Required work: All records that follow are to be output exactly.

(Collected data)
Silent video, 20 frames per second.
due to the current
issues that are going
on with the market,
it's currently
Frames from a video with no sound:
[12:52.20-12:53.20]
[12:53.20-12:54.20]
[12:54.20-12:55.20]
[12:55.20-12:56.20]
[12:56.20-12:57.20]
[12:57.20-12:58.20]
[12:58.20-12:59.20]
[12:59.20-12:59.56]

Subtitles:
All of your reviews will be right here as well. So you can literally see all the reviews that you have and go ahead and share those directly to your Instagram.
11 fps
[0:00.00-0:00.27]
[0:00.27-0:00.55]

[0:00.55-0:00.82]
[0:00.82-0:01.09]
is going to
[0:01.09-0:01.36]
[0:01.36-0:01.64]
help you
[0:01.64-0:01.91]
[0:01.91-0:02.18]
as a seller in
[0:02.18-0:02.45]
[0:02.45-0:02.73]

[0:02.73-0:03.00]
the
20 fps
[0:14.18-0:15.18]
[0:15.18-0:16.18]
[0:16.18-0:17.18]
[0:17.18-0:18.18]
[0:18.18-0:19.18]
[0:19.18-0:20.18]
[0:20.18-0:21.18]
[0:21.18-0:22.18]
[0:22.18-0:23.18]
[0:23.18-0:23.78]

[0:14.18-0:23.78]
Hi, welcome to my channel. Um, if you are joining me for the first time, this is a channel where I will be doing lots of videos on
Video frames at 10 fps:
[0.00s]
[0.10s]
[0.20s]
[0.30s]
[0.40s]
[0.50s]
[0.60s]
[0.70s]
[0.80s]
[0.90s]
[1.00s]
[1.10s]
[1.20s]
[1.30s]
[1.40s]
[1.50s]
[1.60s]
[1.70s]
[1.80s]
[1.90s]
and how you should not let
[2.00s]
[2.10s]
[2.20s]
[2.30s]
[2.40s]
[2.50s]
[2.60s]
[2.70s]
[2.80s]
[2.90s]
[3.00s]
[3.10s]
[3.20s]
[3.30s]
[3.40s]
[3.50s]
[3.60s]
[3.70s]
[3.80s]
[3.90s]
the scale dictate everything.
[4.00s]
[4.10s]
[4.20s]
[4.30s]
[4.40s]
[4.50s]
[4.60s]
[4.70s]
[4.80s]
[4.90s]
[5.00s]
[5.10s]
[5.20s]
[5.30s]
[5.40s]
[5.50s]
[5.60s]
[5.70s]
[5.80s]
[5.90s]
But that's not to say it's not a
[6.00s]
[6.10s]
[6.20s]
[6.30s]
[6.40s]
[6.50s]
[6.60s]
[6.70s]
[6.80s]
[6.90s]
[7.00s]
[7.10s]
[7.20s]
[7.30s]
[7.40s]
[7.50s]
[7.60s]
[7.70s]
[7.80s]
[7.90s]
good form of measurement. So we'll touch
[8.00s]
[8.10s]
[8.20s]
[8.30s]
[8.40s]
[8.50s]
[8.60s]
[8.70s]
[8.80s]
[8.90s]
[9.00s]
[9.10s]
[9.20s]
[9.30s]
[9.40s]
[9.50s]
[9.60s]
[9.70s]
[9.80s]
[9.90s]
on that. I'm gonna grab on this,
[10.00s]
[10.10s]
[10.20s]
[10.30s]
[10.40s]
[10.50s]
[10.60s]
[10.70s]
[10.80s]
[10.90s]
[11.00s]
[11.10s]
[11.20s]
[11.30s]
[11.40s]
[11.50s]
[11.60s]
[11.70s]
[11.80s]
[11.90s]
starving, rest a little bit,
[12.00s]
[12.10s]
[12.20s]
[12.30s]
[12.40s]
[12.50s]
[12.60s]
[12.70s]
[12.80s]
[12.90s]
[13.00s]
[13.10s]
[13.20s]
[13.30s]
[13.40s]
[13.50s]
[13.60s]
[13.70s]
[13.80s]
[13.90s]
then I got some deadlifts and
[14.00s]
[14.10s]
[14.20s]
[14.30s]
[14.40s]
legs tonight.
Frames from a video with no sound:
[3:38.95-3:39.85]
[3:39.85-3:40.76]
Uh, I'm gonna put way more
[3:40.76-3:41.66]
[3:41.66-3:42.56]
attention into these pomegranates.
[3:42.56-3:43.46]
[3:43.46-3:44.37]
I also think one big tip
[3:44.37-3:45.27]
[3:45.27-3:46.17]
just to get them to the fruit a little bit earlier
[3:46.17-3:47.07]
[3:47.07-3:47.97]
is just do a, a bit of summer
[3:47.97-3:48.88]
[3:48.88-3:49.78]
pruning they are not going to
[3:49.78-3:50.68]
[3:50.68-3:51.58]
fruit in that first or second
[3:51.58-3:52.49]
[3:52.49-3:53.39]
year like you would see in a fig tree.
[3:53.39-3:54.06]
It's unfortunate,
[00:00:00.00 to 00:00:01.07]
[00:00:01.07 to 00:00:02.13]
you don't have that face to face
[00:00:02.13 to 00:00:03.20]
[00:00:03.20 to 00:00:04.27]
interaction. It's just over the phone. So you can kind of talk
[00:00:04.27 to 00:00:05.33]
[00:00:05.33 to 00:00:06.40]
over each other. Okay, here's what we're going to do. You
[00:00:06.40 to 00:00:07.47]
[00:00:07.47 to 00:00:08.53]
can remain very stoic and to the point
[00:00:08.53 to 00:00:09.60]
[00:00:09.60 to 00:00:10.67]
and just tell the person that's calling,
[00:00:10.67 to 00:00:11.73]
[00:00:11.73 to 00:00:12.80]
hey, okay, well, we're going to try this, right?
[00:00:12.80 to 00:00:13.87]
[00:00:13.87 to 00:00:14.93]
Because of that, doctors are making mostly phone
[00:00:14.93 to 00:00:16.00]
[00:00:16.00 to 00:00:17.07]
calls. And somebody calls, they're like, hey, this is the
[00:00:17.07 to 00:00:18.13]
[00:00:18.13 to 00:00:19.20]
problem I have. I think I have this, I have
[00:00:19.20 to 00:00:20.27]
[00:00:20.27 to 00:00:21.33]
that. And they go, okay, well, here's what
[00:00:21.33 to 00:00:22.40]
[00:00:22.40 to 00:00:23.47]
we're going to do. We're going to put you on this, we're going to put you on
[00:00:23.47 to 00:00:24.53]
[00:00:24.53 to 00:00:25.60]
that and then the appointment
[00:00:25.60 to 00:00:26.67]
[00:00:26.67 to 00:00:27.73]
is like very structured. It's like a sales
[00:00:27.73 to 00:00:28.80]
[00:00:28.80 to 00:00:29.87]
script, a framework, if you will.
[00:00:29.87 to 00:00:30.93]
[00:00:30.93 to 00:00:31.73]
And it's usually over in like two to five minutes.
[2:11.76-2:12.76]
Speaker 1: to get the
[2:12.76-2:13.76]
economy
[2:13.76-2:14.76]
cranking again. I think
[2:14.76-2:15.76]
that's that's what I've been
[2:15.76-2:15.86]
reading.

Your solution:
Silent video, 20 frames per second.
due to the current
issues that are going
on with the market,
it's currently
Frames from a video with no sound:
[12:52.20-12:53.20]
[12:53.20-12:54.20]
[12:54.20-12:55.20]
[12:55.20-12:56.20]
[12:56.20-12:57.20]
[12:57.20-12:58.20]
[12:58.20-12:59.20]
[12:59.20-12:59.56]

Subtitles:
All of your reviews will be right here as well. So you can literally see all the reviews that you have and go ahead and share those directly to your Instagram.
11 fps
[0:00.00-0:00.27]
[0:00.27-0:00.55]

[0:00.55-0:00.82]
[0:00.82-0:01.09]
is going to
[0:01.09-0:01.36]
[0:01.36-0:01.64]
help you
[0:01.64-0:01.91]
[0:01.91-0:02.18]
as a seller in
[0:02.18-0:02.45]
[0:02.45-0:02.73]

[0:02.73-0:03.00]
the
20 fps
[0:14.18-0:15.18]
[0:15.18-0:16.18]
[0:16.18-0:17.18]
[0:17.18-0:18.18]
[0:18.18-0:19.18]
[0:19.18-0:20.18]
[0:20.18-0:21.18]
[0:21.18-0:22.18]
[0:22.18-0:23.18]
[0:23.18-0:23.78]

[0:14.18-0:23.78]
Hi, welcome to my channel. Um, if you are joining me for the first time, this is a channel where I will be doing lots of videos on
Video frames at 10 fps:
[0.00s]
[0.10s]
[0.20s]
[0.30s]
[0.40s]
[0.50s]
[0.60s]
[0.70s]
[0.80s]
[0.90s]
[1.00s]
[1.10s]
[1.20s]
[1.30s]
[1.40s]
[1.50s]
[1.60s]
[1.70s]
[1.80s]
[1.90s]
and how you should not let
[2.00s]
[2.10s]
[2.20s]
[2.30s]
[2.40s]
[2.50s]
[2.60s]
[2.70s]
[2.80s]
[2.90s]
[3.00s]
[3.10s]
[3.20s]
[3.30s]
[3.40s]
[3.50s]
[3.60s]
[3.70s]
[3.80s]
[3.90s]
the scale dictate everything.
[4.00s]
[4.10s]
[4.20s]
[4.30s]
[4.40s]
[4.50s]
[4.60s]
[4.70s]
[4.80s]
[4.90s]
[5.00s]
[5.10s]
[5.20s]
[5.30s]
[5.40s]
[5.50s]
[5.60s]
[5.70s]
[5.80s]
[5.90s]
But that's not to say it's not a
[6.00s]
[6.10s]
[6.20s]
[6.30s]
[6.40s]
[6.50s]
[6.60s]
[6.70s]
[6.80s]
[6.90s]
[7.00s]
[7.10s]
[7.20s]
[7.30s]
[7.40s]
[7.50s]
[7.60s]
[7.70s]
[7.80s]
[7.90s]
good form of measurement. So we'll touch
[8.00s]
[8.10s]
[8.20s]
[8.30s]
[8.40s]
[8.50s]
[8.60s]
[8.70s]
[8.80s]
[8.90s]
[9.00s]
[9.10s]
[9.20s]
[9.30s]
[9.40s]
[9.50s]
[9.60s]
[9.70s]
[9.80s]
[9.90s]
on that. I'm gonna grab on this,
[10.00s]
[10.10s]
[10.20s]
[10.30s]
[10.40s]
[10.50s]
[10.60s]
[10.70s]
[10.80s]
[10.90s]
[11.00s]
[11.10s]
[11.20s]
[11.30s]
[11.40s]
[11.50s]
[11.60s]
[11.70s]
[11.80s]
[11.90s]
starving, rest a little bit,
[12.00s]
[12.10s]
[12.20s]
[12.30s]
[12.40s]
[12.50s]
[12.60s]
[12.70s]
[12.80s]
[12.90s]
[13.00s]
[13.10s]
[13.20s]
[13.30s]
[13.40s]
[13.50s]
[13.60s]
[13.70s]
[13.80s]
[13.90s]
then I got some deadlifts and
[14.00s]
[14.10s]
[14.20s]
[14.30s]
[14.40s]
legs tonight.
Frames from a video with no sound:
[3:38.95-3:39.85]
[3:39.85-3:40.76]
Uh, I'm gonna put way more
[3:40.76-3:41.66]
[3:41.66-3:42.56]
attention into these pomegranates.
[3:42.56-3:43.46]
[3:43.46-3:44.37]
I also think one big tip
[3:44.37-3:45.27]
[3:45.27-3:46.17]
just to get them to the fruit a little bit earlier
[3:46.17-3:47.07]
[3:47.07-3:47.97]
is just do a, a bit of summer
[3:47.97-3:48.88]
[3:48.88-3:49.78]
pruning they are not going to
[3:49.78-3:50.68]
[3:50.68-3:51.58]
fruit in that first or second
[3:51.58-3:52.49]
[3:52.49-3:53.39]
year like you would see in a fig tree.
[3:53.39-3:54.06]
It's unfortunate,
[00:00:00.00 to 00:00:01.07]
[00:00:01.07 to 00:00:02.13]
you don't have that face to face
[00:00:02.13 to 00:00:03.20]
[00:00:03.20 to 00:00:04.27]
interaction. It's just over the phone. So you can kind of talk
[00:00:04.27 to 00:00:05.33]
[00:00:05.33 to 00:00:06.40]
over each other. Okay, here's what we're going to do. You
[00:00:06.40 to 00:00:07.47]
[00:00:07.47 to 00:00:08.53]
can remain very stoic and to the point
[00:00:08.53 to 00:00:09.60]
[00:00:09.60 to 00:00:10.67]
and just tell the person that's calling,
[00:00:10.67 to 00:00:11.73]
[00:00:11.73 to 00:00:12.80]
hey, okay, well, we're going to try this, right?
[00:00:12.80 to 00:00:13.87]
[00:00:13.87 to 00:00:14.93]
Because of that, doctors are making mostly phone
[00:00:14.93 to 00:00:16.00]
[00:00:16.00 to 00:00:17.07]
calls. And somebody calls, they're like, hey, this is the
[00:00:17.07 to 00:00:18.13]
[00:00:18.13 to 00:00:19.20]
problem I have. I think I have this, I have
[00:00:19.20 to 00:00:20.27]
[00:00:20.27 to 00:00:21.33]
that. And they go, okay, well, here's what
[00:00:21.33 to 00:00:22.40]
[00:00:22.40 to 00:00:23.47]
we're going to do. We're going to put you on this, we're going to put you on
[00:00:23.47 to 00:00:24.53]
[00:00:24.53 to 00:00:25.60]
that and then the appointment
[00:00:25.60 to 00:00:26.67]
[00:00:26.67 to 00:00:27.73]
is like very structured. It's like a sales
[00:00:27.73 to 00:00:28.80]
[00:00:28.80 to 00:00:29.87]
script, a framework, if you will.
[00:00:29.87 to 00:00:30.93]
[00:00:30.93 to 00:00:31.73]
And it's usually over in like two to five minutes.
[2:11.76-2:12.76]
Speaker 1: to get the
[2:12.76-2:13.76]
economy
[2:13.76-2:14.76]
cranking again. I think
[2:14.76-2:15.76]
that's that's what I've been
[2:15.76-2:15.86]
reading.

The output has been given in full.